Jaga, pelihara iman. Tanam dan tumbuhkan juga iman itu pada jiwa
anak-anak kita. Hanya itu yang membuat hati kita stabil, tenang, dan selamat
dalam mengarungi hidup. Dengarkanlah bagaimana Abdullah bin Mas'ud yakin atas
pendidikan iman yang ia tanamkan pada puteri-puterinya. Saat ia sakit menjelang
wafat, Utsman bin Afan bertanya, "Apa yang engkau keluhkan?" Jawab
Ibnu Mas'ud, "Dosa-dosaku. " Tanya Utsman, "Apa yang engkau
inginkan?" Ibnu Mas'ud menjawab, "Rahmat Rabb-ku." Utsman lalu
menawarkan harta benda. Namun Ibnu Mas'ud mengatakan ia tak memerlukannya.

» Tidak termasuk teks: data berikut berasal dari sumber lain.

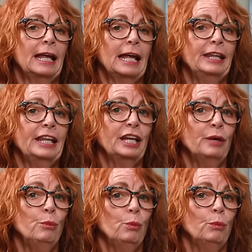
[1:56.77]
And then I
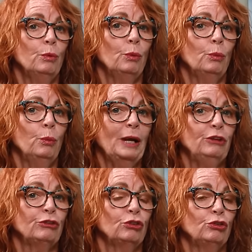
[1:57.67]

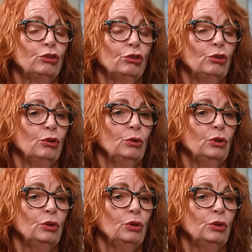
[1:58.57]
went to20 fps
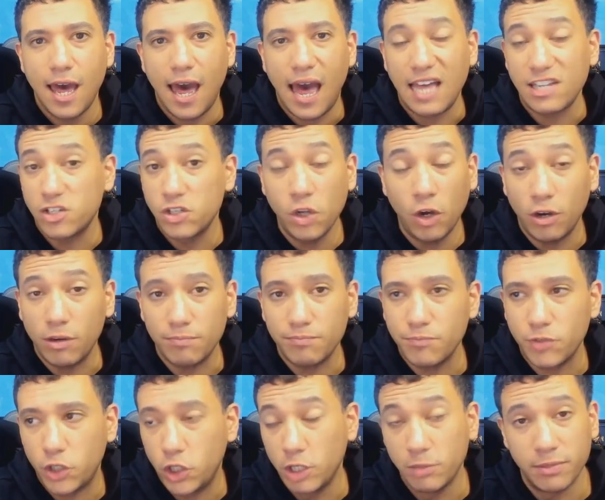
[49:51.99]
as not
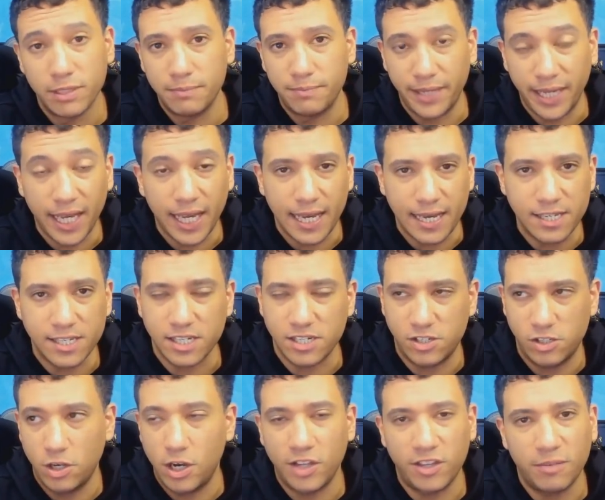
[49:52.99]
human beings,
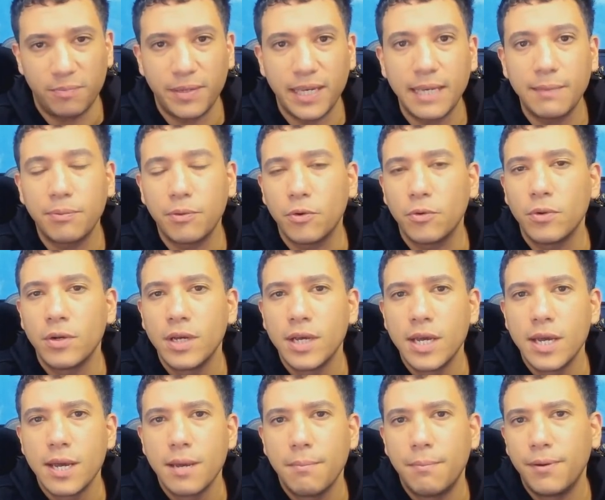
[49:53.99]
as not other people,
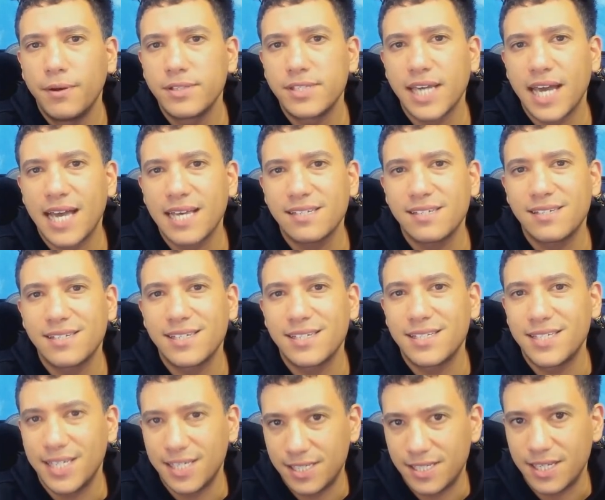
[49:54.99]
but as
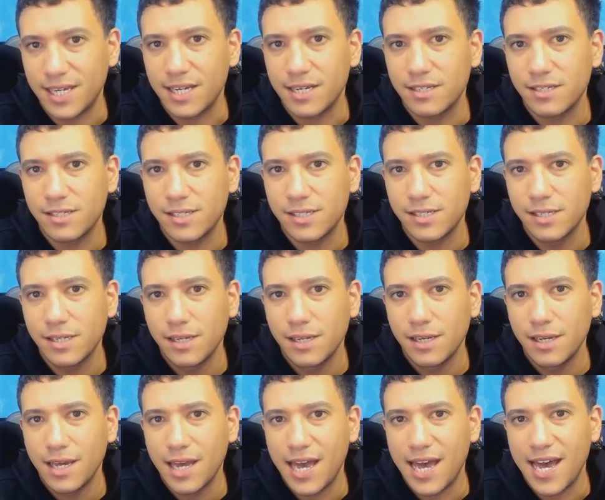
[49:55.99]
statistics,
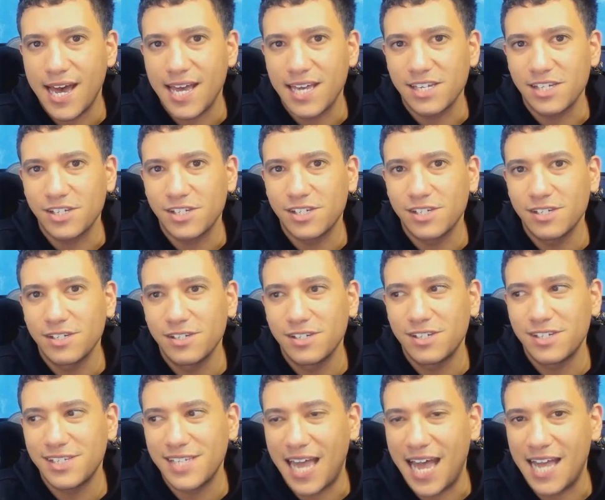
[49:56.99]
as
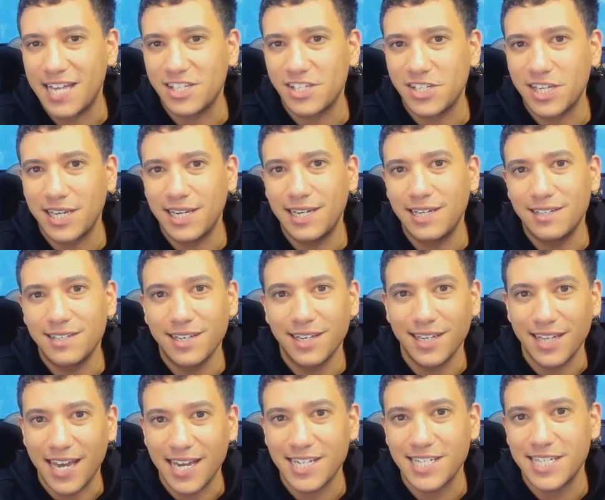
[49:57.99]
stats that he'd
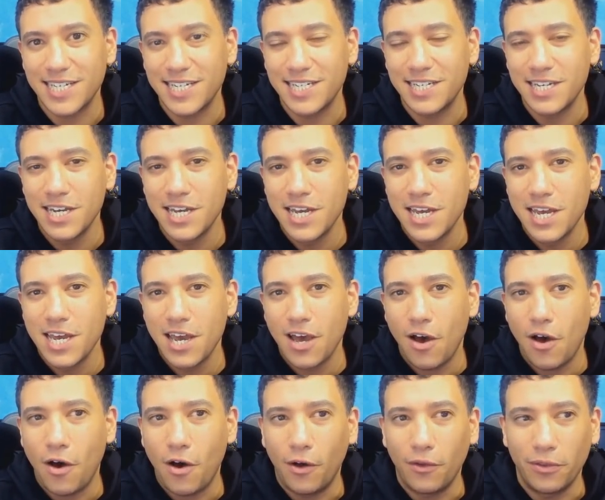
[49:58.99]
collected
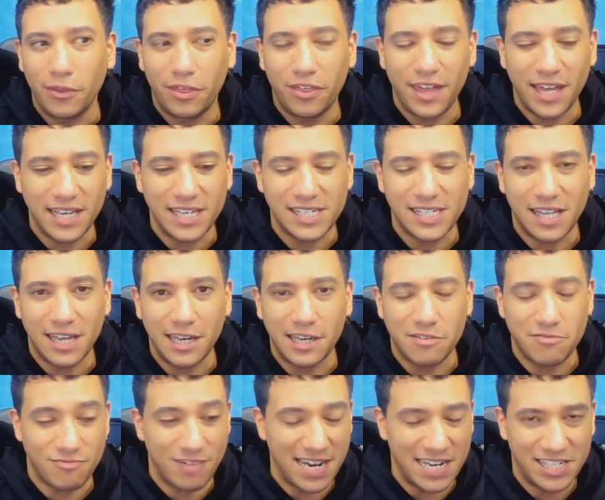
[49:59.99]
on things like
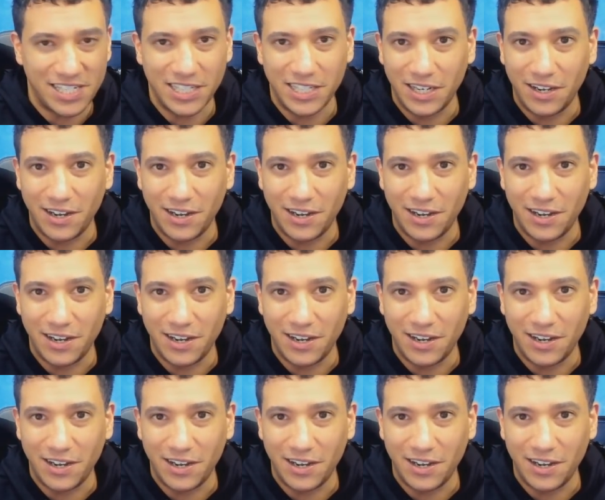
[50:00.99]
race and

"Bukankah pemberian itu akan berguna bagi keturunanmu jika engkau
wafat?" kata Utsman.
Dengarkan, saudaraku, penegasan Ibnu Mas'ud, "Apakah engkau
khawatir anak-anak wanitaku menjadi fakir? Aku telah mengajarkan mereka untuk
membaca setiap malam surat Al-Waqi'ah. Dan aku mendengar Rasulullah SAW
bersabda, "Barangsiapa yang membaca surat Al-Waqi'ah setiap malam, maka ia
tidak akan ditimpa kefakiran selamanya." (HR. Ibnu Sunni).
Ikuti Allah dan percayakan semuanya kepada Allah, maka tidak ada
yang menjadikan kita terombang-ambing dalam hidup.